Foreign News: INDOCHINA: THE WORLD'S OLDEST WAR
Duration: Seven years, two months and three weeks to date.
Battleground: An area about the size of Texas forming the Associated States of Viet Nam (pop. 23 million), Laos (1,100,000 ) and Cambodia (3,700.000).
Contenders: Up to 500,000 anti-Communist troops (Frenchmen. Vietnamese, Thais. Laotians, Cambodians. Moroccans, Senegalese and foreign legionnaires from several nations, including thousands of Germans) v. about 360,000 Communist regulars and irregulars.

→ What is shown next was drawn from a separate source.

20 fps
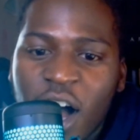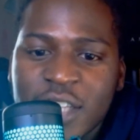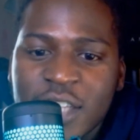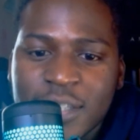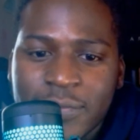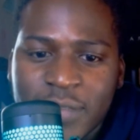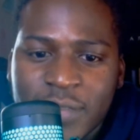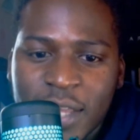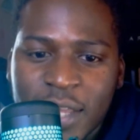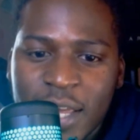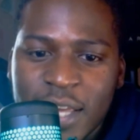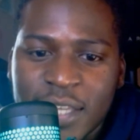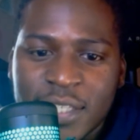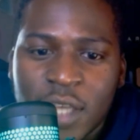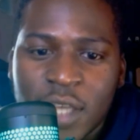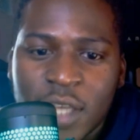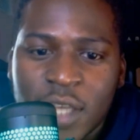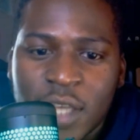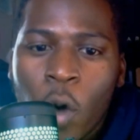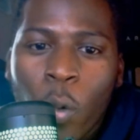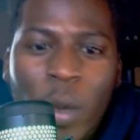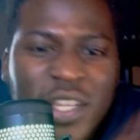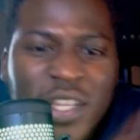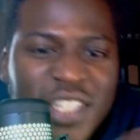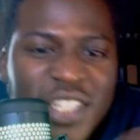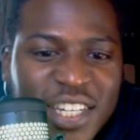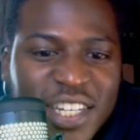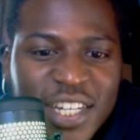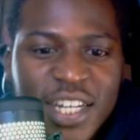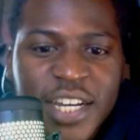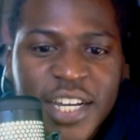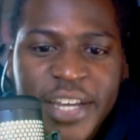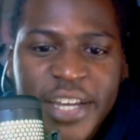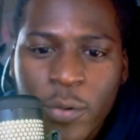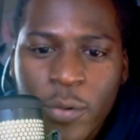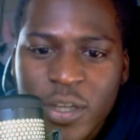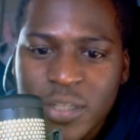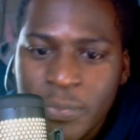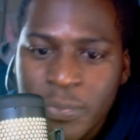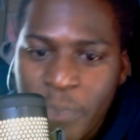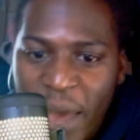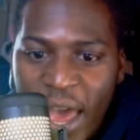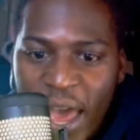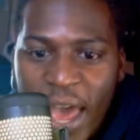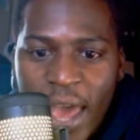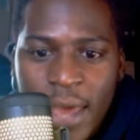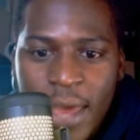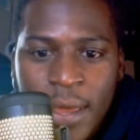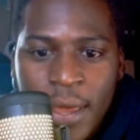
of things. What's good and what's bad.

ROUND ONE, 1945-46 How It Began
In October 1945, the French returned to Indo-China, their "marvelous balcony on the Pacific." The Japanese had surrendered, the British and the Nationalist Chinese were in merely nominal occupationby order of the Big Three at Potsdamand would soon be gone. "My mission," proclaimed the new High Commissioner, "is to re-establish French sovereignty," and the French could see no wrong in that. In 80 years before World War II, they had invested $2 billion in Indo-China, 28% of it for such public works as 900 health institutions, 12,600 schools. The French reduced infant mortality by 50%; they built 13,800 miles of improved roads, railroads and canals; their irrigation projects brought 13 million more acres under cultivation. But the French were not wanted back. Frenchmen had made a lot of money out of Indo-China. and their administrators were often disliked. They had been discredited by the easy Japanese conquest. Like most South Asians, the Indo-Chinese simply wanted their independence. French General Jacques Leclerc had to fight to clear nationalist guerrillas from the capital, Saigon (pop. 1,000,000).

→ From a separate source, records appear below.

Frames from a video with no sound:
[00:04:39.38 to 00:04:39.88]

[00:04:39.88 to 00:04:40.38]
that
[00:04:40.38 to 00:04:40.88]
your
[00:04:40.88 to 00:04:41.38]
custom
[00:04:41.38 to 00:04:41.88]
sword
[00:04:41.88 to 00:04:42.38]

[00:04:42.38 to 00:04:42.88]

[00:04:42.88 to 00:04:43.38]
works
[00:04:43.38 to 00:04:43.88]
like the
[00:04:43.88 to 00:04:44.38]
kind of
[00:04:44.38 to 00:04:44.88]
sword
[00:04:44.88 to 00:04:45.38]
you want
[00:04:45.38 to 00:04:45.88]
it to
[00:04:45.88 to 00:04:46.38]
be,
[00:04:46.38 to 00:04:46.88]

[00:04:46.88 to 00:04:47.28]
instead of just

Who were these nationalists, who came from the jungles to take over all IndoChina when the Japanese surrendered? They represented all colors of the anti-white spectrum, but their dominant hue was Red. The Communist leader was a tuberculous agitator who learned his trade in Moscow. His name: Ho Chi Minh.
In March 1946, the French made a deal with Ho, who held the north firmly with Japanese arms and Nationalist China's support. They recognized Ho's government as a "free" state within the French Union, and Ho let the French army into his capital, Hanoi (pop. 237,000). The French invited Ho to Fontainebleau as a chief of state to work out details of the agreement. By November, Ho was back in Indo-China, offering to work "in loyal cooperation" with the French. But the French soon learned, as others have painfully since, that Communist "interpretations" always differed from theirs.
On Dec. 19, Ho ordered a surprise attack against the French garrison at Hanoi. His men blew up the power station, raided a hospital. France declared it would not yield to such violence, and the war was on. "The battle will be long and difficult," said Ho. All this got little attention in Washington, 13,000 air miles away. President Franklin D. Roosevelt had referred to French colonialism's "shocking record"; the U.S. now stipulated that U.S. economic aid to France must not be diverted to its colonial war.